Feast On This Art: Best of Thanksgiving Weekend
Keep seeing, keep looking! This is a weekly, mostly Brooklyn-based compendium of art happenings.
SARDINE: CLOSER THINGS — DANA POWELL
It’s a cornucopia! How appropriate. Sardine is full of Dana Powell’s bananas, apples, pumpkins, and apricots, all smallish (8″x10″), and softly oiled on linen. Fruits have always been sexy, but these aren’t Victoria’s Secret fruits, or even American Apparel fruits—they’re Hanes at home alone behind half-drawn shades, maybe with a French 75 (classy) or a slender spliff (also classy).
Exhibition open through December 18. Image: Dana Powell, Bananas, 2016.
THE KNOCKDOWN CENTER: READ MY LIPS—LOREN BRITTON + KERRY DOWNEY
Sometimes the easiest way to comprehend something is to look away (there’s science behind that statement). I do recommend looking at Loren Britton and Kerry Downey’s work—it’s just that their combination of video, sculpture, and painting works its hardest when it’s looking away. They invoke art historian David J. Getsy to explain: “What happens when the body is invoked but not imaged?”
Exhibition open through December 18. Image: Loren Britton, Bud, 2015.
PIONEER WORKS—EYEWORKS FESTIVAL OF EXPERIMENTAL ANIMATION
By Saturday, a break from family and reality will be welcome: thankfully, Eyeworks is hosting their sixth annual celebration of avant-garde cinema and classic character animation at Pioneer Works just in time. Screenings happen in two chunks and include 16mm, 35mm, and video from 1969 to 2016, including Suzan Pitt’s Crokus (1971) and Martin Sulzer’s King James Version Genesis Chapter Nineteen (2015). For a taste, watch the trailer here.
Screening in two segments on Saturday, November 26 at 6:00PM and 8:30PM.
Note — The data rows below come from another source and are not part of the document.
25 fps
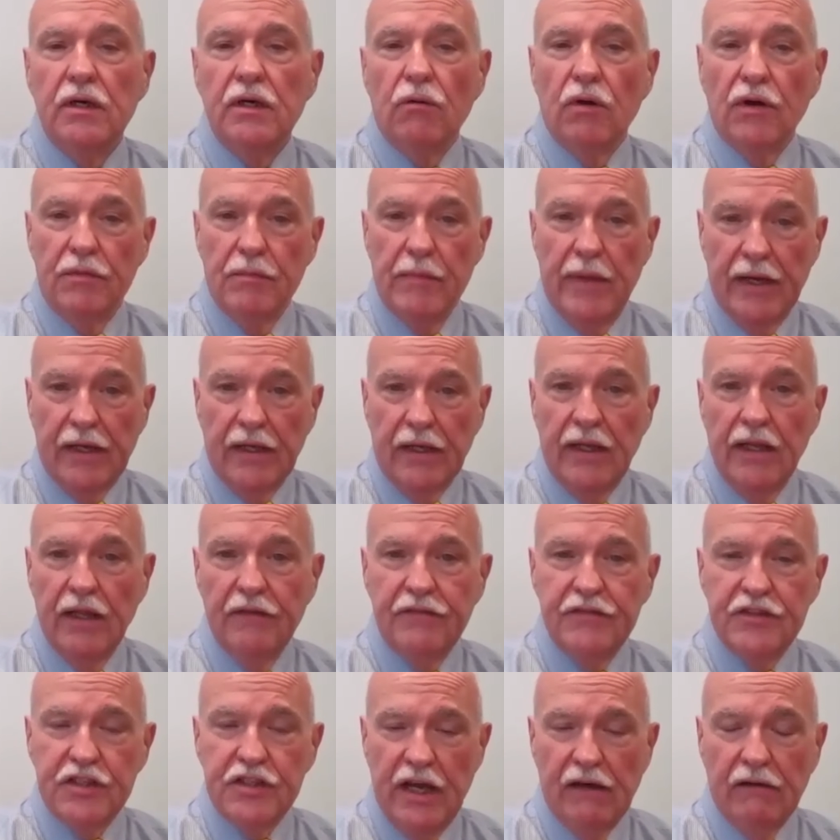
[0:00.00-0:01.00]
with mental
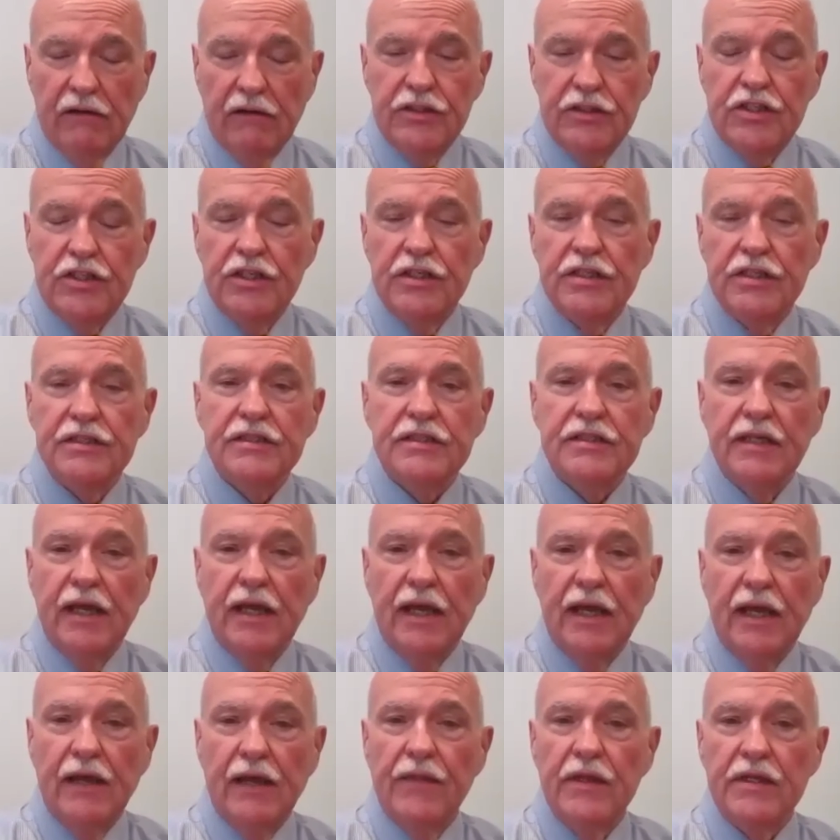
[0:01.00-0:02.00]
health challenges,
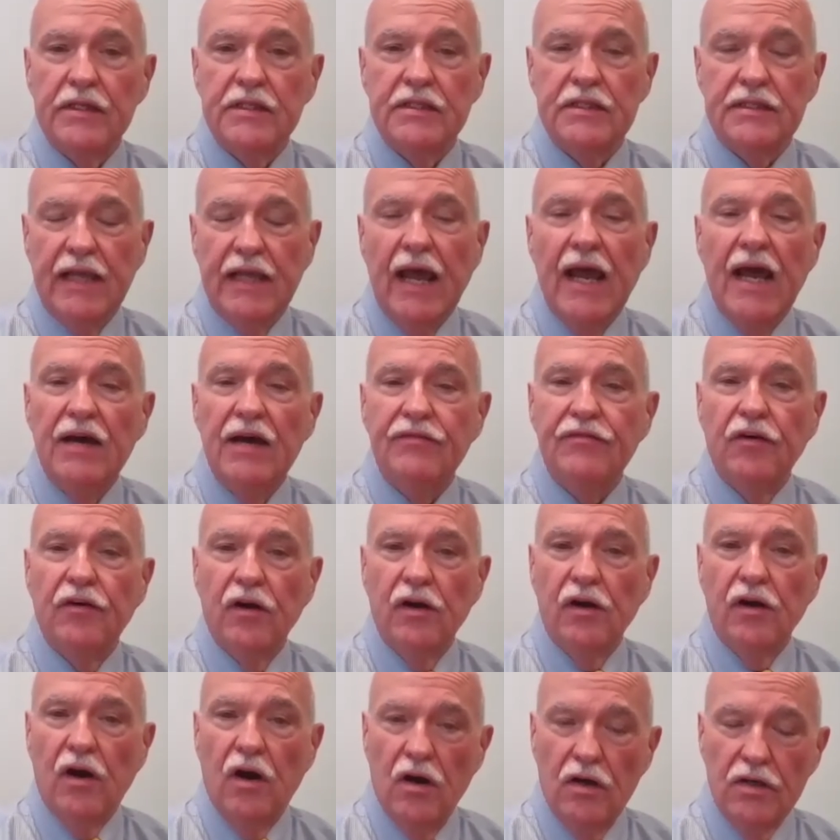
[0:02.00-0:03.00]
and the staff
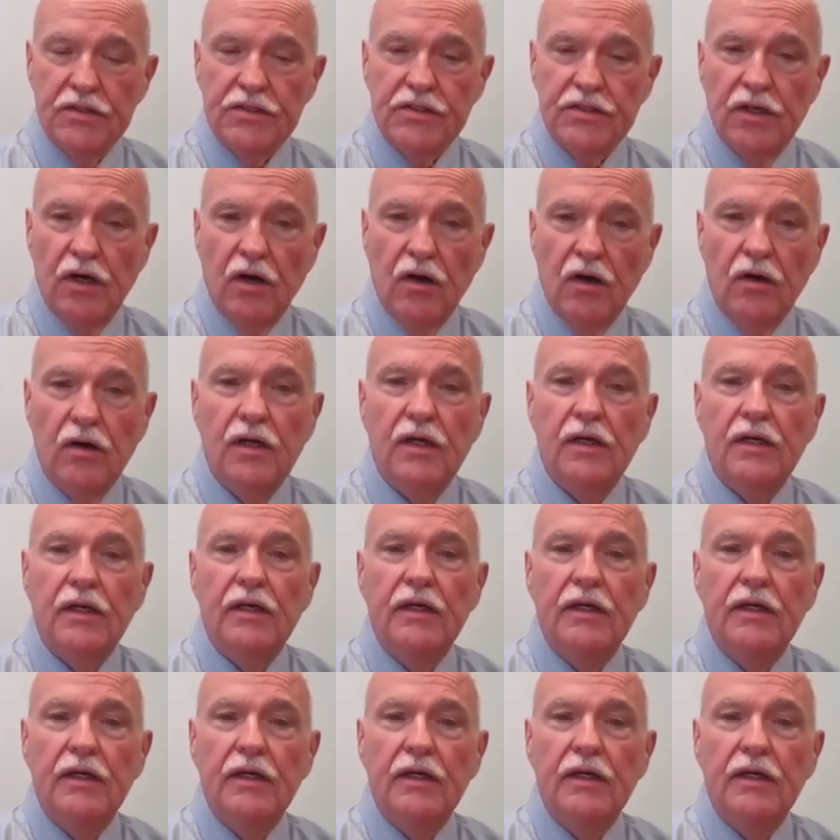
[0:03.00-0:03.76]
are also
http://www.instagram.com/p/BM7bNi-DhSD/?taken-by=studiomuseum
STUDIO MUSEUM HARLEM: THE WINDOW AND THE BREAKING OF THE WINDOW
Nope, not in Brooklyn, but absolutely worth the weekend trek. The title of this show is taken from Pope.L’s 2004 drawing Black People Are the Window and the Breaking of the Window, and showcases current and historical expressions of protest. Kerry James Marshall, having a big moment at the Met, seems (almost) even more ferocious here—his signs, including Burn Baby Burn and By Any Means Necessary are loud and clear. Required viewing.
Exhibition open through March 5, 2017.